Here, I believe, we encounter the rationale behind Deleuze and Guattari’s endless insistence that “becoming-animal” animal is not an imitation of animals. If, in Anti-Oedipus, they are so troubled by Melanie Klein’s interpretation of Little Han’s “becoming-horse”, then this is because Klein perpetually tries to trace poor Han’s becoming-horse to the model of resemblance: first as a resemblance to horses and then as a resemblance to the paternal figure and the absence of castration. What Klein refuses to understand is Hans’s becoming-horse as a deterritorialization, and invention, that allows him to escape an intolerable situation and invent a new form of life for himself. Indeed, her interpretations actively interrupt and function to inhibit the formation of this new form of life.

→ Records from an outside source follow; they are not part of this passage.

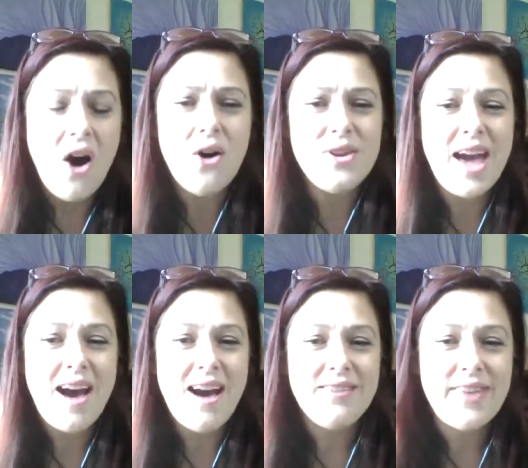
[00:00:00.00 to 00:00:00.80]

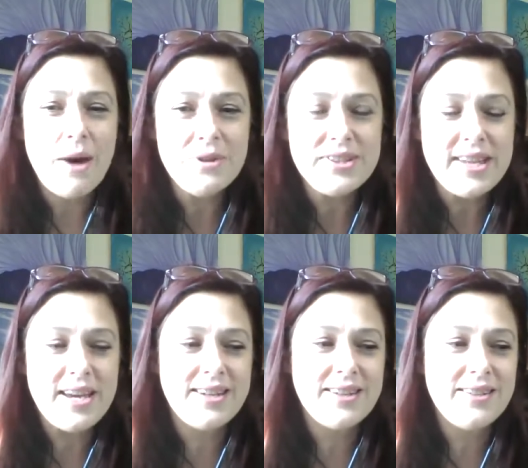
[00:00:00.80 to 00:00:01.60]
yeah. That was
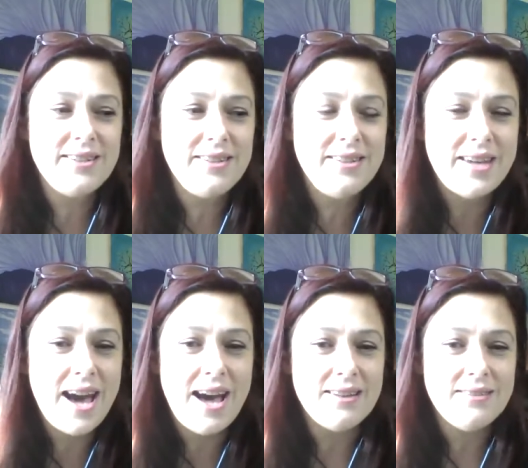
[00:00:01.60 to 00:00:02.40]
like,
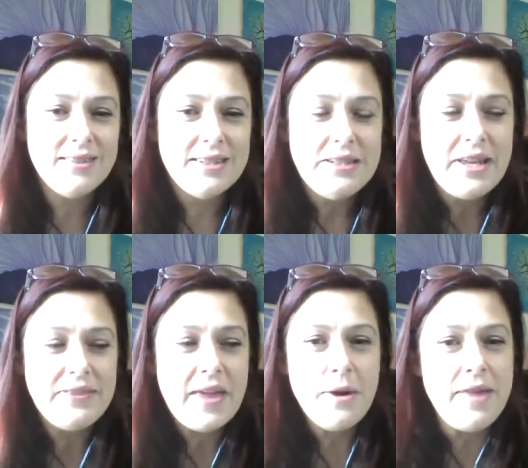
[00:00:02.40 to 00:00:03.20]
like
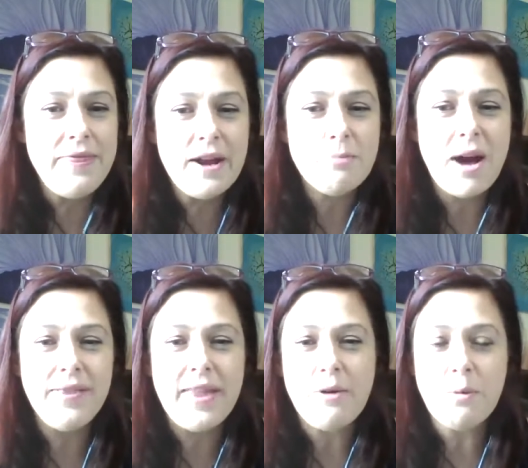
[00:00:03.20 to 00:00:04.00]
they, in their mind,
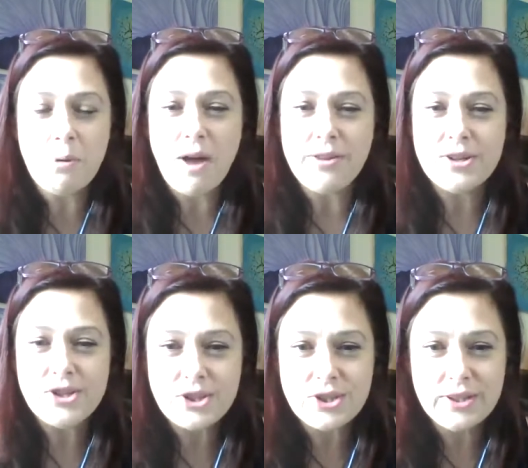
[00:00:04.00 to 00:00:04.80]
they were
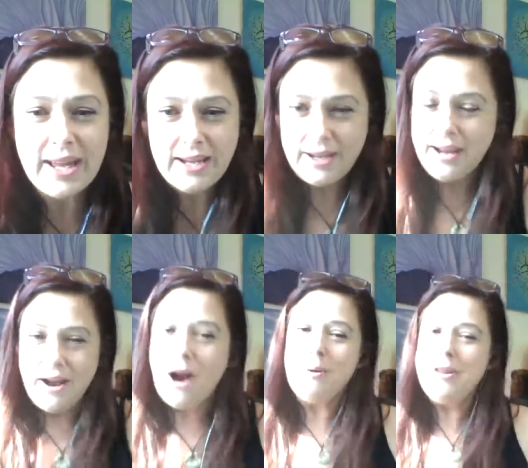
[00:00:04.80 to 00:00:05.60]
brothers, like in
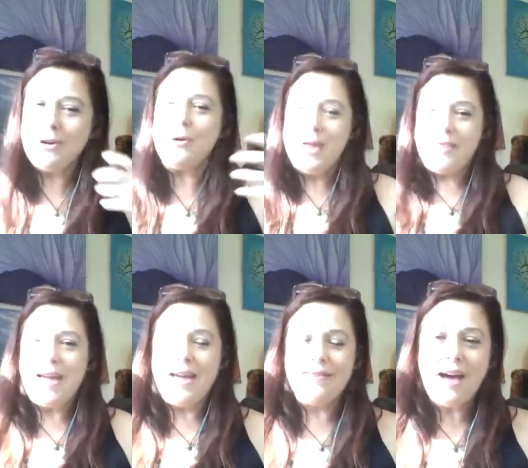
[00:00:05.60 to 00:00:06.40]
our, in
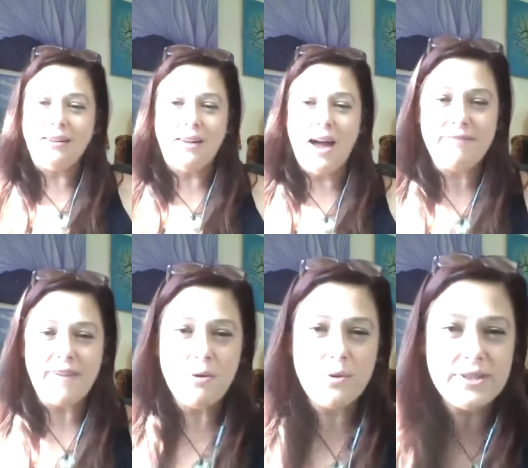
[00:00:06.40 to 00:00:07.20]
that life. It
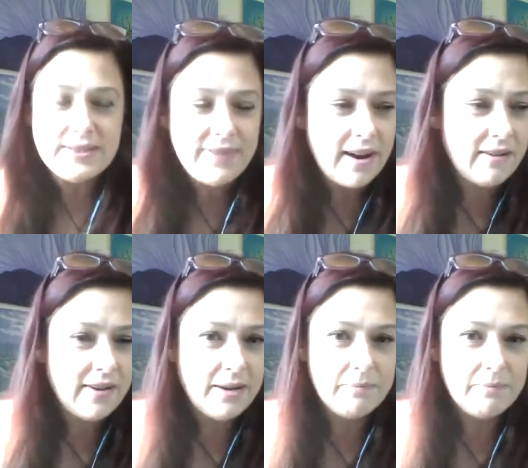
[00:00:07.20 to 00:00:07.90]
was very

In this connection, we encounter the root behind Deleuze and Guattari’s characterization of the unconscious as a theatre and the unconscious as a factory. In this context, the theatre is a milieu of representation that perpetually strives to trace the formations of the unconscious back to some model: the familial structure. Interpretations of the unconscious based on the model of theatre literally domesticate the formations of the unconscious, reterritorializing them on the family structure. One’s relationship to one’s boss becomes a relationship to one’s mother or father. By contrast, a factory is something that produces something other than itself. Deleuze and Guattari take Freud and Lacan seriously when they claim that the symptom is a solution to a problem. Their aim is to examine the manner in which the symptom, the formations of the unconscious, are inventive deterritorializations that strive to solve a particular deadlock of jouissance generating a new possibility of life and existence. Rather than inhibit the symptom by tracing it back to some sort of familial drama, they adopt a functional approach to the symptom, asking what sort of machine it is, what it is doing, how it functions and what new possibilities it offers for the agent. This is why they forbid the art of interpretation. “Do not interpret, do not seek a signified, do not ask what it means,” they say, “but rather ask what it does!”

And here too we might discern the nature of literature. Deleuze and Guattari heap endless scorn on the idea that literature and writing resemble the world or seek to model the world. Rather, for Deleuze and Guattari, literature is not simply about something, it is something. It is a machine that has, like the crocodile and the mime, deterritorialized certain elements of the world and that functions as a machine hooked into all sorts of other machines– physiological, affective, social, bureaucratic, etc. –functioning like a factory so as to produce certain effects. Like the mime literature releases pure events and separates them from their happening. It proceeds by selection and isolation. In proceeding in this way, like any good factory, it produces something new through subtraction and becomes an entity that itself acts in the world.